Assignment - In the entries below, find the line with "(0.00 s to 0.90 s)" and transcribe it and every line after it exactly, through the last line, without pictures.

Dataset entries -
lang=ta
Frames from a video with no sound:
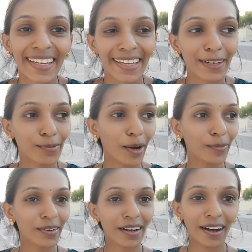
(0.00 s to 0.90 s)
எங்கள்
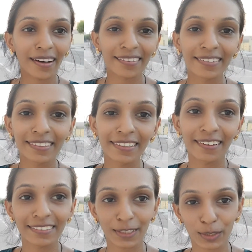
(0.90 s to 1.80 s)
பாப்பா கார் வந்து
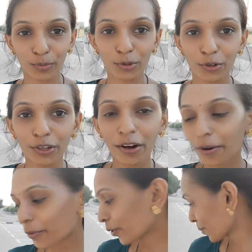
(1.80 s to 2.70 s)
தான் சத்தம் போட்டோடனே
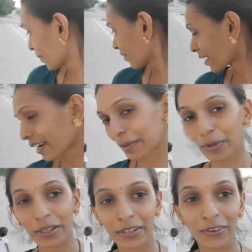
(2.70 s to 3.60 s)
ஓடி போய் அவங்க அண்ணன்
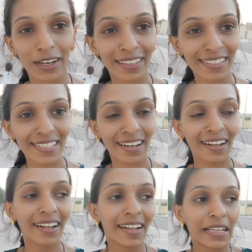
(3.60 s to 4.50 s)
பக்கத்தில் உட்காந்துக்கிச்சான்
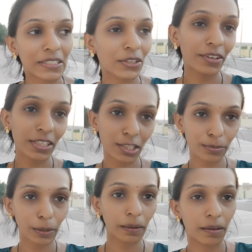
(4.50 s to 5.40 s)
ஸோ
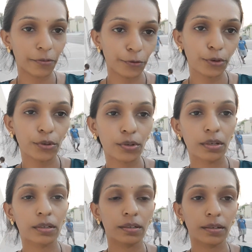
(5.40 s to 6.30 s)
வெஜிடபிள் ஃபியூர்
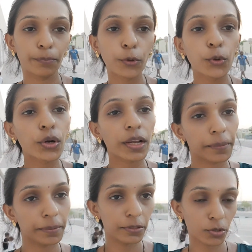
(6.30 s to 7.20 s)
ப்யூரே uh,
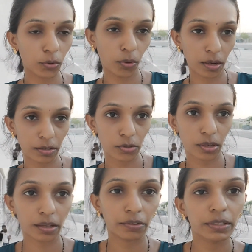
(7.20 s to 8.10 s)
அப்படின்னு சொல்லுவாங்க ஸோ
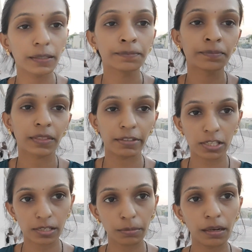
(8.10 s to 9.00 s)
அதாவது
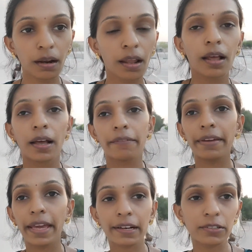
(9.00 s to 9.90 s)
வெஜிடபிள்
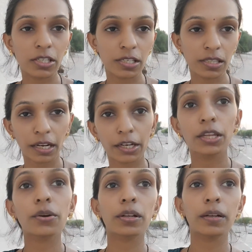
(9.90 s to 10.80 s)
வேக வச்சு
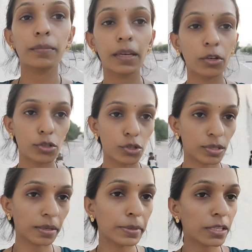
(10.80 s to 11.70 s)
தண்ணியோட அப்படியே கொஞ்சம்
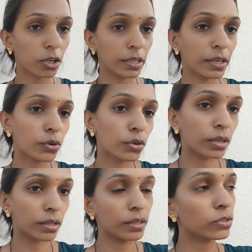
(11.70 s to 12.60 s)
செமி சாலிடாக
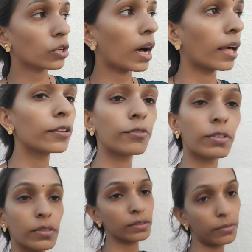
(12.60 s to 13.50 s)
கொடுக்குறது ஸோ அது
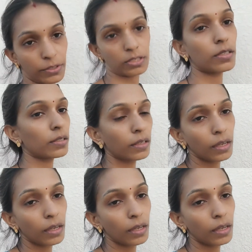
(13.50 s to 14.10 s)
வந்து ஃபஸ்ட்டு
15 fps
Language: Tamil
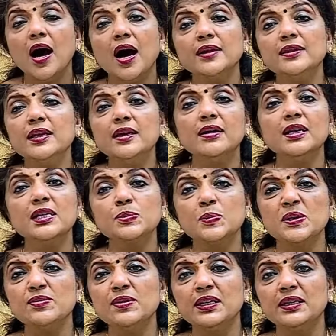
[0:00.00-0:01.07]
அதற்கான
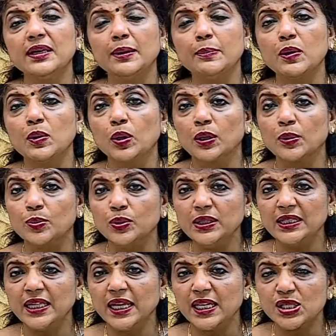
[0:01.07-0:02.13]
ஸ்பெசிஃபிக் ட்ரீட்மெண்ட் கொடுக்கும்போது
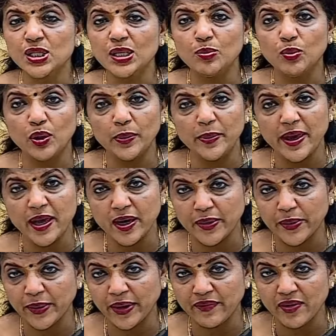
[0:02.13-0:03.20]
இந்த எரிச்சல் முழுமையாக
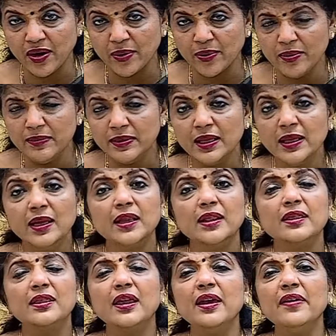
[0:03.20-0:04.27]
குறைவாகும்
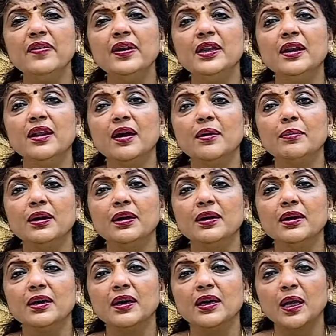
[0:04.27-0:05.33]
தேவையில்லாமல்
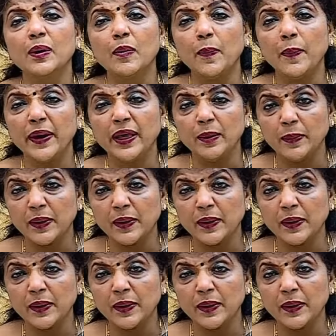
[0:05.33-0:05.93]
கர்ப்பப்பையில்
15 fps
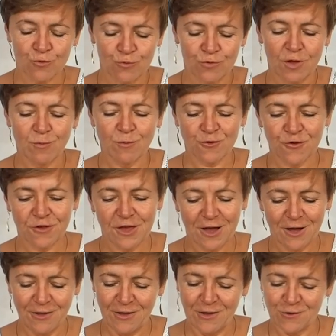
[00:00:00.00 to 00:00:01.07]
tutaj może
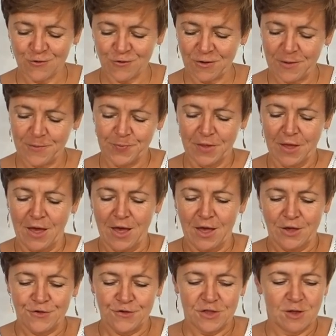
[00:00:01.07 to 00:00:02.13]
niekoniecznie.
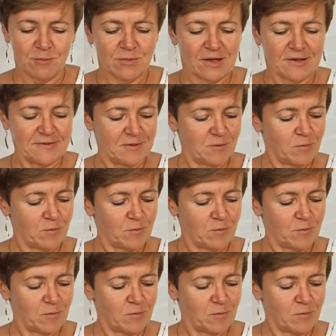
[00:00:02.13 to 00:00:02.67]
17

Task output -
(0.00 s to 0.90 s)
எங்கள்
(0.90 s to 1.80 s)
பாப்பா கார் வந்து
(1.80 s to 2.70 s)
தான் சத்தம் போட்டோடனே
(2.70 s to 3.60 s)
ஓடி போய் அவங்க அண்ணன்
(3.60 s to 4.50 s)
பக்கத்தில் உட்காந்துக்கிச்சான்
(4.50 s to 5.40 s)
ஸோ
(5.40 s to 6.30 s)
வெஜிடபிள் ஃபியூர்
(6.30 s to 7.20 s)
ப்யூரே uh,
(7.20 s to 8.10 s)
அப்படின்னு சொல்லுவாங்க ஸோ
(8.10 s to 9.00 s)
அதாவது
(9.00 s to 9.90 s)
வெஜிடபிள்
(9.90 s to 10.80 s)
வேக வச்சு
(10.80 s to 11.70 s)
தண்ணியோட அப்படியே கொஞ்சம்
(11.70 s to 12.60 s)
செமி சாலிடாக
(12.60 s to 13.50 s)
கொடுக்குறது ஸோ அது
(13.50 s to 14.10 s)
வந்து ஃபஸ்ட்டு
15 fps
Language: Tamil
[0:00.00-0:01.07]
அதற்கான
[0:01.07-0:02.13]
ஸ்பெசிஃபிக் ட்ரீட்மெண்ட் கொடுக்கும்போது
[0:02.13-0:03.20]
இந்த எரிச்சல் முழுமையாக
[0:03.20-0:04.27]
குறைவாகும்
[0:04.27-0:05.33]
தேவையில்லாமல்
[0:05.33-0:05.93]
கர்ப்பப்பையில்
15 fps
[00:00:00.00 to 00:00:01.07]
tutaj może
[00:00:01.07 to 00:00:02.13]
niekoniecznie.
[00:00:02.13 to 00:00:02.67]
17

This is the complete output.